Enabling AWS Group to access AWS EKS cluster

Question

This question is essentially a duplicate of Adding IAM Group to aws-auth configmap in AWS EKS. However, the question does not have an accepted answer and I would like to provide more context.

I know that aws-auth ConfigMap object does not allow mapping AWS Group directly. A workaround would be to map an AWS Role instead. I tried that but were unable to get it working.

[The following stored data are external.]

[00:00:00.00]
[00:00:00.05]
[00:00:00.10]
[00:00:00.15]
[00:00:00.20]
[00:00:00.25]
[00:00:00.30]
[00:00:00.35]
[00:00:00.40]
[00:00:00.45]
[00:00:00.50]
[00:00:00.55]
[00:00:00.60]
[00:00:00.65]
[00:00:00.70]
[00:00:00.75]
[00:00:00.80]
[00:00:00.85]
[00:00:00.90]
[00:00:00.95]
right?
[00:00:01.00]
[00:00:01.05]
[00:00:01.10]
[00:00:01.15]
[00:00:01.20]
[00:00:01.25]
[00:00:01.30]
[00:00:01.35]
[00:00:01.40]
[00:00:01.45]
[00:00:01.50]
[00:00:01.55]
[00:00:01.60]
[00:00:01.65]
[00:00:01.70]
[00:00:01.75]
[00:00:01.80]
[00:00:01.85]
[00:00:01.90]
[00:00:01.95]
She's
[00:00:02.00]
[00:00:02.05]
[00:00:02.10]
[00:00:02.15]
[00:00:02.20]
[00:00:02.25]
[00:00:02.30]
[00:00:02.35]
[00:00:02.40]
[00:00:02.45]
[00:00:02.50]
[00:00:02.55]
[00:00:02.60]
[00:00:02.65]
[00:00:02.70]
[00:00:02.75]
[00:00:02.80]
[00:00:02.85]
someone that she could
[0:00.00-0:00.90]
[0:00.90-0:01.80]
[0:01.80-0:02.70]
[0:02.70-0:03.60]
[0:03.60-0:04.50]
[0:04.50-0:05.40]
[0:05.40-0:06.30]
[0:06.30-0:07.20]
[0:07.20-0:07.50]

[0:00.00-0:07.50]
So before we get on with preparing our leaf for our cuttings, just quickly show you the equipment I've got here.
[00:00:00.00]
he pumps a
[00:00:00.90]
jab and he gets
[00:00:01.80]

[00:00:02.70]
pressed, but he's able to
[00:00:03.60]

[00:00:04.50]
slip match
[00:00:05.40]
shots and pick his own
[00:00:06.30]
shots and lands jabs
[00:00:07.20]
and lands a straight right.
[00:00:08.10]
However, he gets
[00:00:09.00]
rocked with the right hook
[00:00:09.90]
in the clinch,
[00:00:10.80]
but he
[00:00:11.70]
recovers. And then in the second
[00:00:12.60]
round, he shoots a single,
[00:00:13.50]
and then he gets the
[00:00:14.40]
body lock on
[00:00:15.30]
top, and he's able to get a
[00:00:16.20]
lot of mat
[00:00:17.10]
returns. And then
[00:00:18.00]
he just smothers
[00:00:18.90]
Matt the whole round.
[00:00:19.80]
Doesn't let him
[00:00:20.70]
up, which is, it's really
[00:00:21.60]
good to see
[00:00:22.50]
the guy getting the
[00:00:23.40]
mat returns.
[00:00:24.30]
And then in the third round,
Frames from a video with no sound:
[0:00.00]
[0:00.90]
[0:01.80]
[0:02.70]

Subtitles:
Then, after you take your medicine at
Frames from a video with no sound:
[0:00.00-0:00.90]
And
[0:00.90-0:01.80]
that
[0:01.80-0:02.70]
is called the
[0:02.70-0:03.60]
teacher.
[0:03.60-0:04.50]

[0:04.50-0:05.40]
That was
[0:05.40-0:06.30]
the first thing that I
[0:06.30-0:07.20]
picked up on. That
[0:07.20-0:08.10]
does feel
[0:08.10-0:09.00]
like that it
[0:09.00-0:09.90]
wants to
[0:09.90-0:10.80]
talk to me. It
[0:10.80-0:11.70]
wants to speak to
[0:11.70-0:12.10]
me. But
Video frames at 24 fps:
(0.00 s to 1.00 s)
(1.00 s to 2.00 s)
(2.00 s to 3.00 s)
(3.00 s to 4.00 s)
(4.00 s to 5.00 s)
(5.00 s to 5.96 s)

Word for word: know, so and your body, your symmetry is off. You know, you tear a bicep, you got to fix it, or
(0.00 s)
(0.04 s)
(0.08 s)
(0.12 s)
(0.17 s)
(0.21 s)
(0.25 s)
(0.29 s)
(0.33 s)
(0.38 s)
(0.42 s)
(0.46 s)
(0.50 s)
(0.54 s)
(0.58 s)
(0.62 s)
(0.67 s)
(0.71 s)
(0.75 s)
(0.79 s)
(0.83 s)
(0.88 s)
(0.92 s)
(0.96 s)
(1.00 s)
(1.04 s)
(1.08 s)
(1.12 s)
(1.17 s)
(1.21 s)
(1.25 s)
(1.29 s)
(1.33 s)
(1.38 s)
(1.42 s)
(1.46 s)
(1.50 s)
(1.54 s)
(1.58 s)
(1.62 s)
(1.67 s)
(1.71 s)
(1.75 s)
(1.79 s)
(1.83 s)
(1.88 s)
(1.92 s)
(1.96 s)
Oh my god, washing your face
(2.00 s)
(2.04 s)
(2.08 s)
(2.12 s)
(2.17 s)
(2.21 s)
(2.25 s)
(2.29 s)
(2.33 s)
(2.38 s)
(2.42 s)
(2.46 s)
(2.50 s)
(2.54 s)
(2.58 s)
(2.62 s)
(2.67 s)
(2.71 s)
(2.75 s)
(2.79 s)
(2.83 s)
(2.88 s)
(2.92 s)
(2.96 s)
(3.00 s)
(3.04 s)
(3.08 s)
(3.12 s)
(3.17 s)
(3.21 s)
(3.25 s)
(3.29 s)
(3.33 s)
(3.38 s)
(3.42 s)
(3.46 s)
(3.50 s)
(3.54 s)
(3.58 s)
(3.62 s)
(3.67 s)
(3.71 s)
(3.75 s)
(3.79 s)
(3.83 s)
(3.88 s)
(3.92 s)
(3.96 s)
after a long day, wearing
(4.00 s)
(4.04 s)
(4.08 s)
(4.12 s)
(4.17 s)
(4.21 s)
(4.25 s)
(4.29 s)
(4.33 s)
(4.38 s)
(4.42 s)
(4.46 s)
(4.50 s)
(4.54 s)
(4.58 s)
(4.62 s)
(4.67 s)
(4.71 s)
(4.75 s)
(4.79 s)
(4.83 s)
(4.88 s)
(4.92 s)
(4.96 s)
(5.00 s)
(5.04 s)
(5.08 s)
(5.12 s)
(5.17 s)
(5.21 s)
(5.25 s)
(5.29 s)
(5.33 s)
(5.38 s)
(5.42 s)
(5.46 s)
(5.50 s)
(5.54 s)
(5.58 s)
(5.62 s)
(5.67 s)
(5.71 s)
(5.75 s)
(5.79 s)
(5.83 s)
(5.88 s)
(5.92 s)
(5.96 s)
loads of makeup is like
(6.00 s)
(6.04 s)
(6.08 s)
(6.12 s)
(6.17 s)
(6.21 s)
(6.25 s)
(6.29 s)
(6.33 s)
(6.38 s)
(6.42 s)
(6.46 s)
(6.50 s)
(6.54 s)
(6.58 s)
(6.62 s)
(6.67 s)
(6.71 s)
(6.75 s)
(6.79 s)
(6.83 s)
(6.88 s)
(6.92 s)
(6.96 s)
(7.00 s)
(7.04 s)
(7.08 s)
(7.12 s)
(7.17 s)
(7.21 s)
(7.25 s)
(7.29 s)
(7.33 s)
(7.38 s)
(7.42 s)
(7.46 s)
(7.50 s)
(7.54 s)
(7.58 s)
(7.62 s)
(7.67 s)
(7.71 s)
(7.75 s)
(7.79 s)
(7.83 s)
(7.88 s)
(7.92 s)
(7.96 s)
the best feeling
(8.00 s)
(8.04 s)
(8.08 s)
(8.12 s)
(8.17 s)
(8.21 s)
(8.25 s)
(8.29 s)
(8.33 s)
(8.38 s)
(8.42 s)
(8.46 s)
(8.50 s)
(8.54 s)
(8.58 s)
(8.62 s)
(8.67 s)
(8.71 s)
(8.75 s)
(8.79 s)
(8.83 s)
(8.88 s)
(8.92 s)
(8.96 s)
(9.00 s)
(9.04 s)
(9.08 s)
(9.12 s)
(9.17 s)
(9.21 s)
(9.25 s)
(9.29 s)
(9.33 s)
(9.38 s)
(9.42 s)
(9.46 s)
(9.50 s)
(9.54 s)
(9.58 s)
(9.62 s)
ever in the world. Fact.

Mapping an AWS User works without issues.

I setup an AWS Role arn:aws:iam::027755483893:role/development-readwrite with account 027755483893 as being the trusted entity and attached the following trust policy:

{
  "Version": "2012-10-17",
  "Statement": [
    {
      "Effect": "Allow",
      "Principal": {
        "AWS": "arn:aws:iam::027755483893:root"
      },
      "Action": "sts:AssumeRole"
    }
  ]
}

I setup an AWS Group arn:aws:iam::027755483893:group/development-readwrite and attached the following policy:

{
    "Version": "2012-10-17",
    "Statement": [
        {
            "Effect": "Allow",
            "Action": [
                "sts:AssumeRole"
            ],
            "Resource": [
                "arn:aws:iam::027755483893:role/development-readwrite"
            ]
        }
    ]
}

I setup the aws-auth ConfigMap as follows:

apiVersion: v1
data:
  mapRoles: |
    # Other mappings omitted for clarity
    - groups:
      - system:masters
      rolearn: arn:aws:iam::027755483893:role/development-readwrite
  mapUsers: |
    []
kind: ConfigMap
metadata:
  creationTimestamp: "2019-08-21T08:25:15Z"
  name: aws-auth
  namespace: kube-system
  resourceVersion: "62031092"
  selfLink: /api/v1/namespaces/kube-system/configmaps/aws-auth
  uid: 33b33620-c3ed-11e9-83c0-029bc9dcca16

However, none of the users in the group have access to the cluster. Do the users need to explicitly assume role? Is there anything else I'm missing?

Answer 1

In this case the users indeed need to explicitly assume the role. The fact that the users can assume the role is not enough for them to actually have access to the cluster.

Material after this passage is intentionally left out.